The institutions specify, in the definition of the modalities of control of knowledge and competences, the teaching units or the blocks of knowledge and competences which come under this evaluation modality. In order to support the student's progress and to allow for remedial work between assessments, the institution shall set the minimum number of assessments for each teaching unit, taking into account the time spent on them and their duration. These assessments are distributed in a balanced manner over the semester. In the calculation of averages, none of these assessments may count for more than 50%.


According to Article L613-1 of the Education Code, in France, the State has a monopoly on the award of university degrees and titles, and therefore of the Bachelor (and equivalent titles). Degrees awarded by institutions can only be awarded on the basis of the results of the assessment of knowledge and skills by the institutions accredited for this purpose by the minister responsible for higher education, after consulting the National Council for Higher Education and Research (CNESR). A national diploma confers the same rights on all its holders, irrespective of the institution that awarded it.

The content and procedures for the accreditation of institutions are laid down by decree of the minister responsible for higher education, after consulting the CNESR. The content and procedures for accreditation take into account the link between teaching and research within the institution, the quality of teaching, the territorial map of courses, the objectives of professional integration and the links between the teaching teams and the representatives of the professions concerned by the training. An institution is accredited for the duration of the multi-annual contract concluded with the State. Accreditation may, after a national evaluation, be renewed by order of the minister responsible for higher education, following the opinion of the CNESR. The accreditation order of the institution authorises it to award, in compliance with the national training framework, the national diplomas listed by order.

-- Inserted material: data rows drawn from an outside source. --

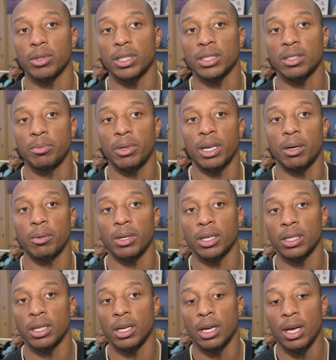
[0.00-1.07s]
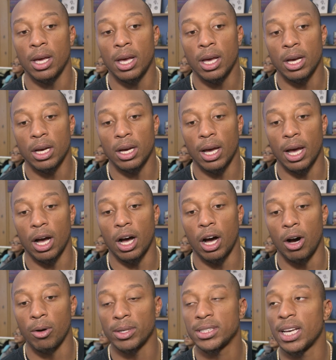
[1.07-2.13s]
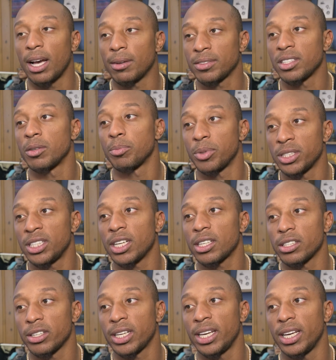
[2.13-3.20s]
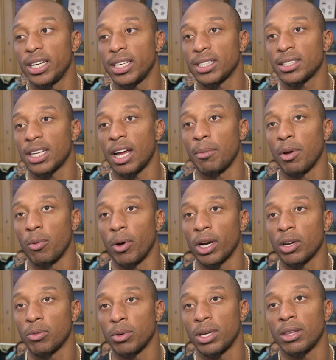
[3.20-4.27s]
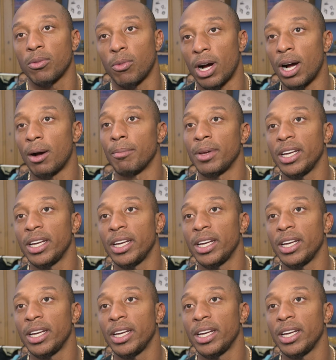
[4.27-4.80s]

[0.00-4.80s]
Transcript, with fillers: was to be able to uh, always have some particular kids that I've been working with while I'm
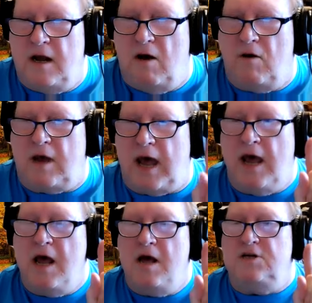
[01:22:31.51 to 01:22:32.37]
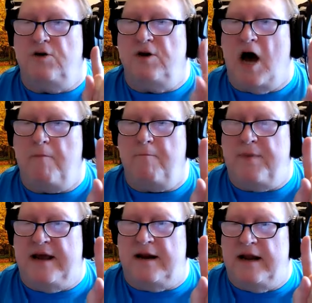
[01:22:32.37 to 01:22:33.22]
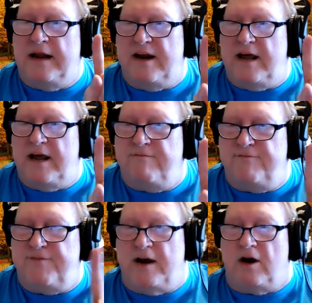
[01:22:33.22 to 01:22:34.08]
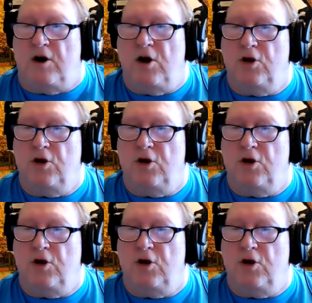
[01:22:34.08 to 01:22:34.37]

Okay. Do not be living in fear.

Skills and knowledge acquisition are assessed either by regular continuous assessment, or by a final examination, or by a combination of these two methods. Only teacher-researchers, teachers, researchers or, in accordance with the conditions and procedures laid down by regulation, qualified persons who have contributed to the teaching or who have been chosen for their skills on the basis of a proposal from the teaching staff, may take part in the jury and be present at the deliberations.